Nutrient balancing fertilization: The principle is to match nutrient application to nutrient uptake by the crops. If all residues are returned to the field, 225 kg/ha N, 72 kg/ha P2O5 are necessary to achieve a wheat yield of 7.7 t/ha yield; while 240 kg/ha N, 93 kg/ha P2O5, and 150 kg/ha K2O are needed for 9 t/ha yield of maize. For wheat, half of the nitrogen is applied before sowing (basal application) with the remainder at stem elongation (top dressing). All P2O5 is applied before sowing. For maize, apply all K2O and half of the nitrogen is applied at the seedling stage (before stem elongation as possible) and prior to irrigation or rain. The remaining nitrogen is applied as a side dressing at the 12-leaf stage (Liang and Wu, 2002).

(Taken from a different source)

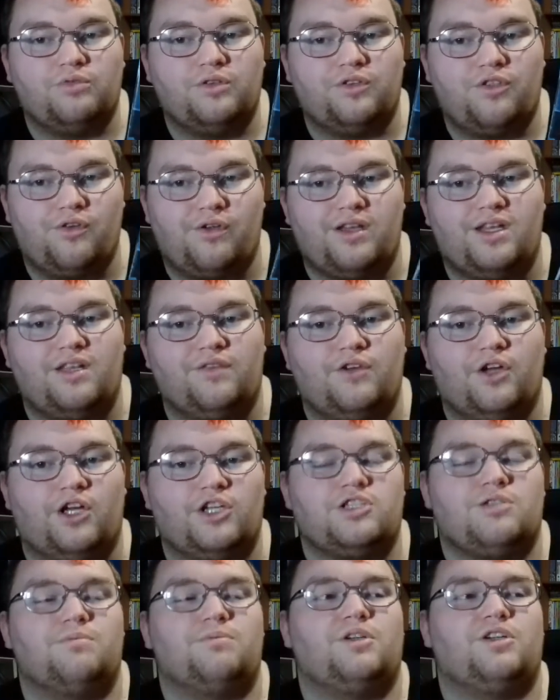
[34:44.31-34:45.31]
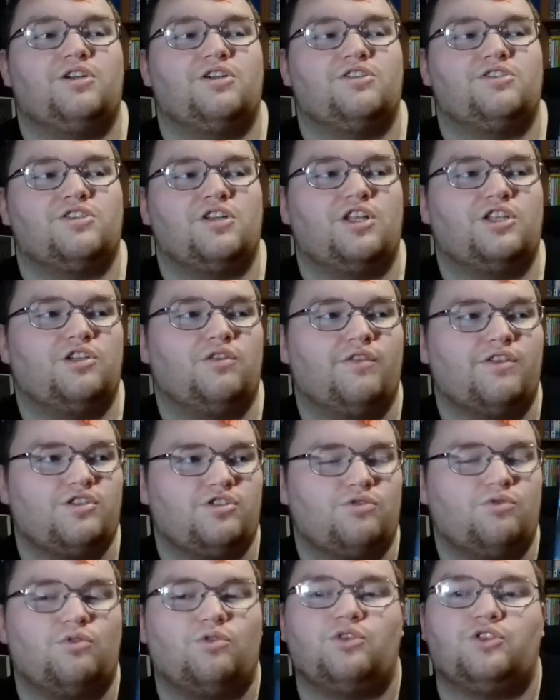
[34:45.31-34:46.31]
3D version because the
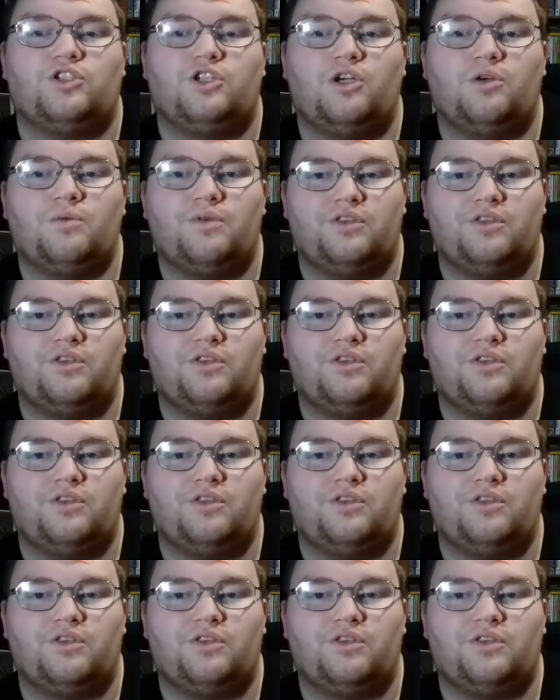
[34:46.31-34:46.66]
original audio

Other management practices: a) Well prepared land for sowing wheat (i.e. with a fine and flat surface without big maize stubbles). b) Maize to be sown directly into wheat stubble as soon as possible after wheat harvest. c) Maize seedlings to be thinned at 5 ~ 6 leaf stage, a little later than that currently adopted by most farmers. The result is easier thinning and a more even population. d) Maize to be harvested after physiological maturity. e) Fields and irrigation to be managed to avoid runoff after irrigation and after rainfall.

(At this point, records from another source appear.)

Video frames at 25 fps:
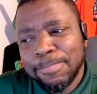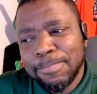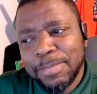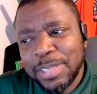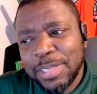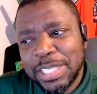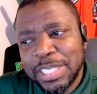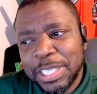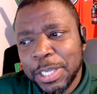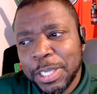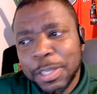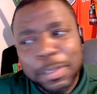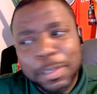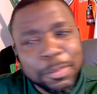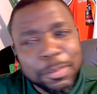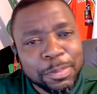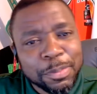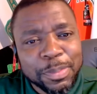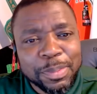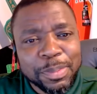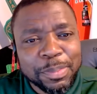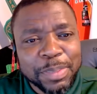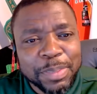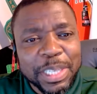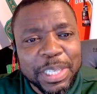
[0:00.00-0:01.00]
You know,
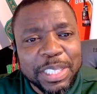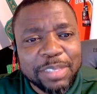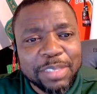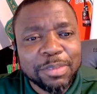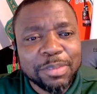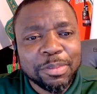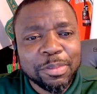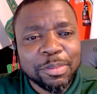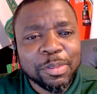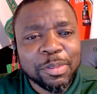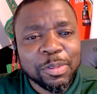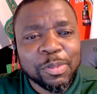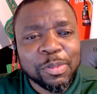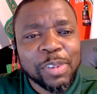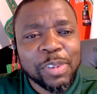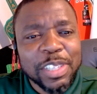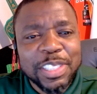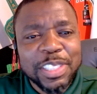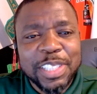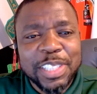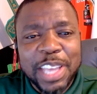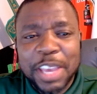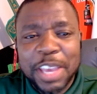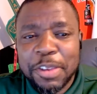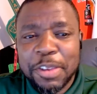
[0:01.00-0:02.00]
but once
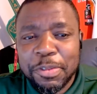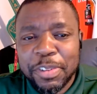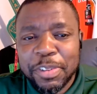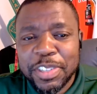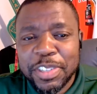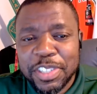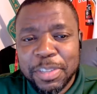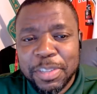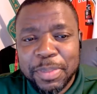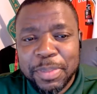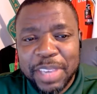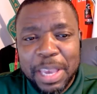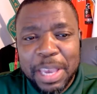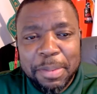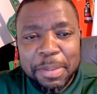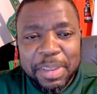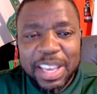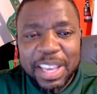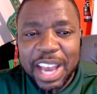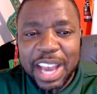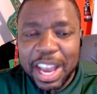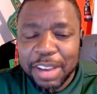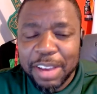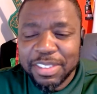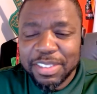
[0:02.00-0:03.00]
Daniel Richardson became the
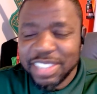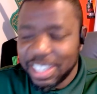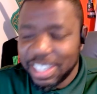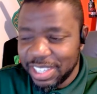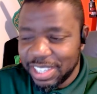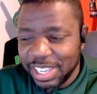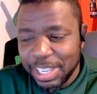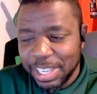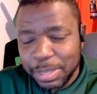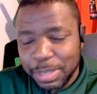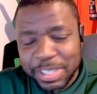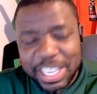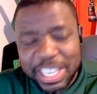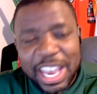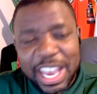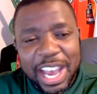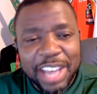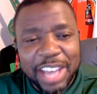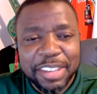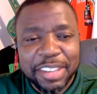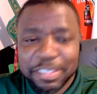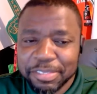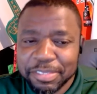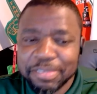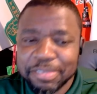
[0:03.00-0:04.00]
guy, I was like, yeah, he's the guy.
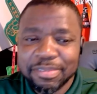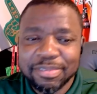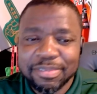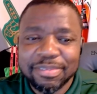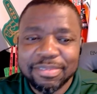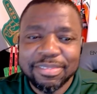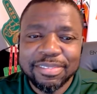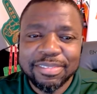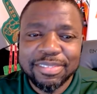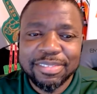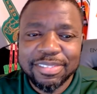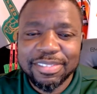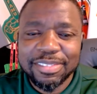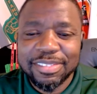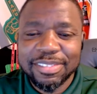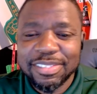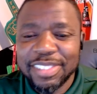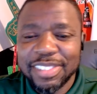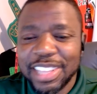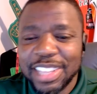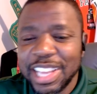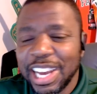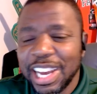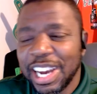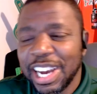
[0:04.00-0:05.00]

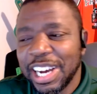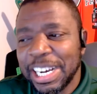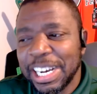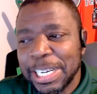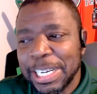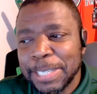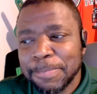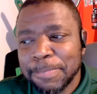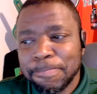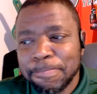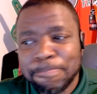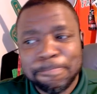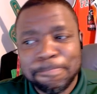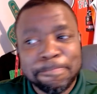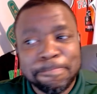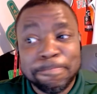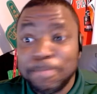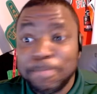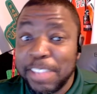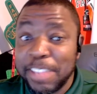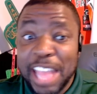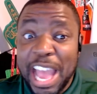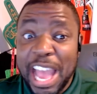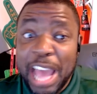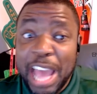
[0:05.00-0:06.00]
I
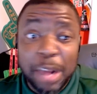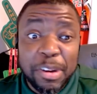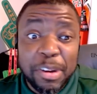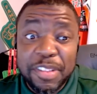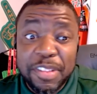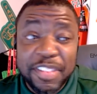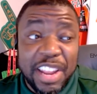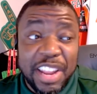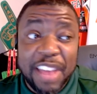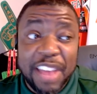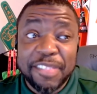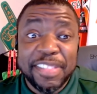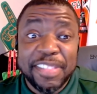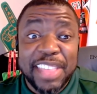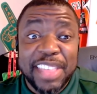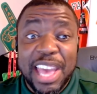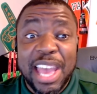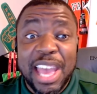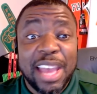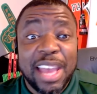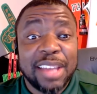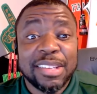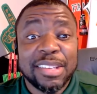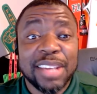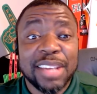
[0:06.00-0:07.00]
don't even have
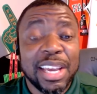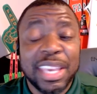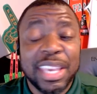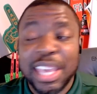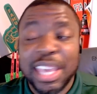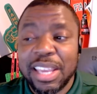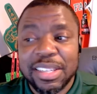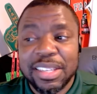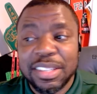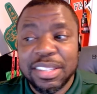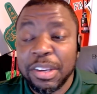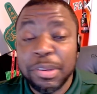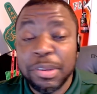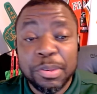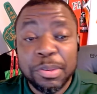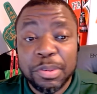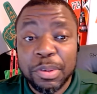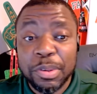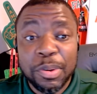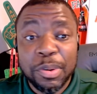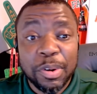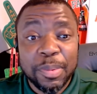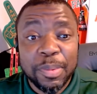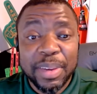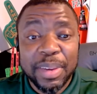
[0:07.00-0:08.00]
that. I can't tell you who the
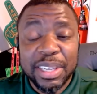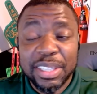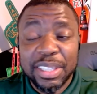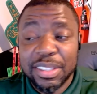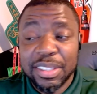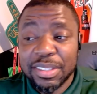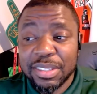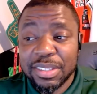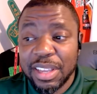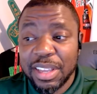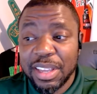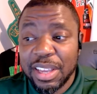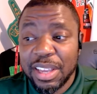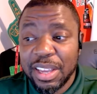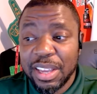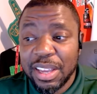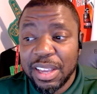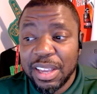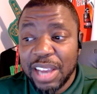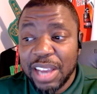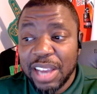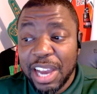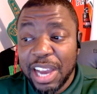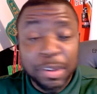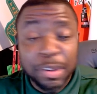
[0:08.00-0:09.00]
quarterback is.
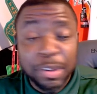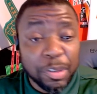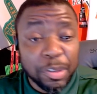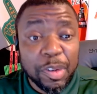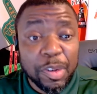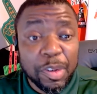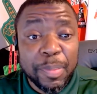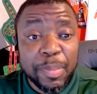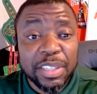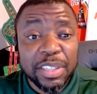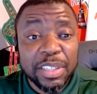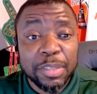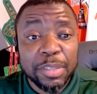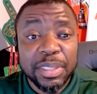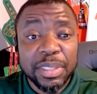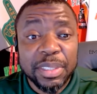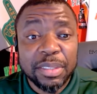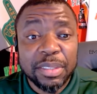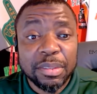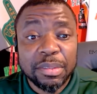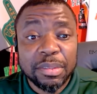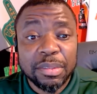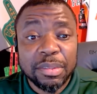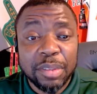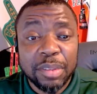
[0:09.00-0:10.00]
I know the running back gonna be.
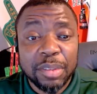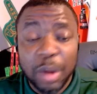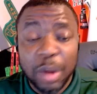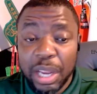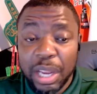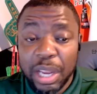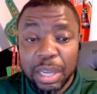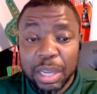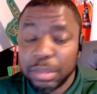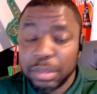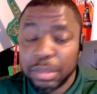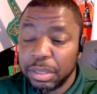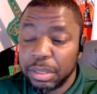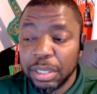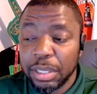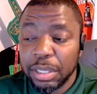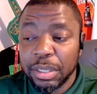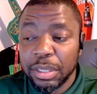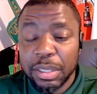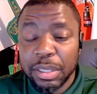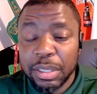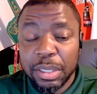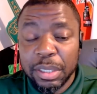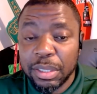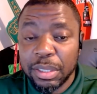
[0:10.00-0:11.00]
Oh
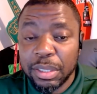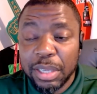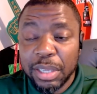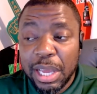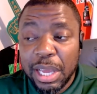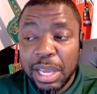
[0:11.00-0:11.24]
yeah.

The design is acceptable to farmers because of its simplicity and flexibility, and because it achieves greater yield. The design achieved the following results in a two-year demonstration comparing to the neighboring fields managed by traditional methods:
Decrease in irrigation water applied: 30% (168 mm);
Decrease in nitrogen application rate: 20%;
Increase in annual crop yield: 10 %;
Increase in annual profit per hectare: 30%; and
Increase in crop water use efficiency: 40%.

Conclusion

The approach of agronomic design provides an effective and efficient tool to integrate theory and scientific knowledge with experience and know-how of farmers and other stakeholders for the purpose of developing improved relevant management practices in sustainable and profitable crop production.

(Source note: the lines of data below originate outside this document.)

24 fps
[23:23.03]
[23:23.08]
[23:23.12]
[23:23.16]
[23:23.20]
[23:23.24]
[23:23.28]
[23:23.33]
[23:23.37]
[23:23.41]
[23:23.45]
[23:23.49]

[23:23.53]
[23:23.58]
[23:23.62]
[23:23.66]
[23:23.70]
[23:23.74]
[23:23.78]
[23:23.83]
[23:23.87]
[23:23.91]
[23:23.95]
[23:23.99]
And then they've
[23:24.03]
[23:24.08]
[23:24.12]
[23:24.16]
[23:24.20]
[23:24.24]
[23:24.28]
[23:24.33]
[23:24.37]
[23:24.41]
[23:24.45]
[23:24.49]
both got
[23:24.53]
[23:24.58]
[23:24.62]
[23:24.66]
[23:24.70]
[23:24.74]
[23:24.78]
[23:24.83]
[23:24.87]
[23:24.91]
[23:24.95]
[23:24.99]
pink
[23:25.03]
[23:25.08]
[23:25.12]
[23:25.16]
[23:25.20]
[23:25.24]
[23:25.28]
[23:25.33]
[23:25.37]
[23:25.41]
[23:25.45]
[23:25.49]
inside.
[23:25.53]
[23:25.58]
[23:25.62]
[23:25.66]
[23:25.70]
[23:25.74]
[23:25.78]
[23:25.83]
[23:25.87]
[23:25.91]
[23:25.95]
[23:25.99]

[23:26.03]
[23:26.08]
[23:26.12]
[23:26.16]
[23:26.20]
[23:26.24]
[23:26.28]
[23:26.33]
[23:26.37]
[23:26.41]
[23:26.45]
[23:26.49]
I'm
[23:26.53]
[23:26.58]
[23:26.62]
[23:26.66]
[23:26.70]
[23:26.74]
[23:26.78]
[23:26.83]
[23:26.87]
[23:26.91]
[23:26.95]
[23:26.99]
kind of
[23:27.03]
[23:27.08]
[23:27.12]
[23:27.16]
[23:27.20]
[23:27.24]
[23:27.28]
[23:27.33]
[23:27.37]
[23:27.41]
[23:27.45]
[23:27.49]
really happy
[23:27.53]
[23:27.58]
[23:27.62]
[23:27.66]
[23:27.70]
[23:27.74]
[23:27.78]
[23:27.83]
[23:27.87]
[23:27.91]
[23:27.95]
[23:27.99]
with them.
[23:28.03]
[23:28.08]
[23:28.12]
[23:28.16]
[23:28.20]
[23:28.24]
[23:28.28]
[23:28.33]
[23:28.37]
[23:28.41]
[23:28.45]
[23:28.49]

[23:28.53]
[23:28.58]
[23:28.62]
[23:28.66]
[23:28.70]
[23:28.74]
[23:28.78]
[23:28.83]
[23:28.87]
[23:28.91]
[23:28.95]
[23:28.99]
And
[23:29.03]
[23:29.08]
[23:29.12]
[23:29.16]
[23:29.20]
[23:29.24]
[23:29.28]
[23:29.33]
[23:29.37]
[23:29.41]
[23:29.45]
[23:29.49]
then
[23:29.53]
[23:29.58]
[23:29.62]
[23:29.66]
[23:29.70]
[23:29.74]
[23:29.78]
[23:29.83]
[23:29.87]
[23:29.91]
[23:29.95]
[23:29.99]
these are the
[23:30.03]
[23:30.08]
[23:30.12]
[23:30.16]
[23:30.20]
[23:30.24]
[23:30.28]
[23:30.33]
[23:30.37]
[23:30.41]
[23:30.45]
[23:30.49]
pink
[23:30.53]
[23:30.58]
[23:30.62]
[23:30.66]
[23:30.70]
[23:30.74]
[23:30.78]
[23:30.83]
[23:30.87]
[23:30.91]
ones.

On-farm demonstration plays an un-replaceable role in the design for several reasons including:

  • It provides a forum for testing and adjusting the design in farmers condition;
  • It involves farmer participation, which is important to draw their attention to the issue being addressed and to gain the experience and knowledge of farmers on the issue.
  • It provides a forum for local farmers to observe and discuss the design, and make it their own business, hence create a better atmosphere for extending the design later.

Acknowledgements

Sincere thanks go to Professor David Connor for his comments on the draft of this paper. Thanks also go to Professor Lan Linwang for his generous contribution of experience in wheat production.

References

Lan, Linwang and Dianxi Zhou ed., (1995) Studies on water saving and high-yielding of wheat. Beijing Agricultural University Press. Beijing. pp.4-15.

Liang Weili, Wu Yuehong. (2002) Principles of agronomic design in dryland and water-saving crop production. In: Proceedings for International Conference on Environmental Sustainable Agriculture for Dry Areas for the 3rd Millennium. ICESA 2002, Shijiazhuang, China, September 15-19, 2002.

Shan, Yushan ed., (2001) Theory of high-yielding Wheat Cultivation Techniques. Science press. Beijing. pp 187-191.

Wang, Shu’an ed., (1991) One-ton-per-mu Technique Studies on the Theoretical and Technical Series of One-ton-per-mu wheat-maize Double Cropping System. China Agricultural Press. Beijing. pp 1-14.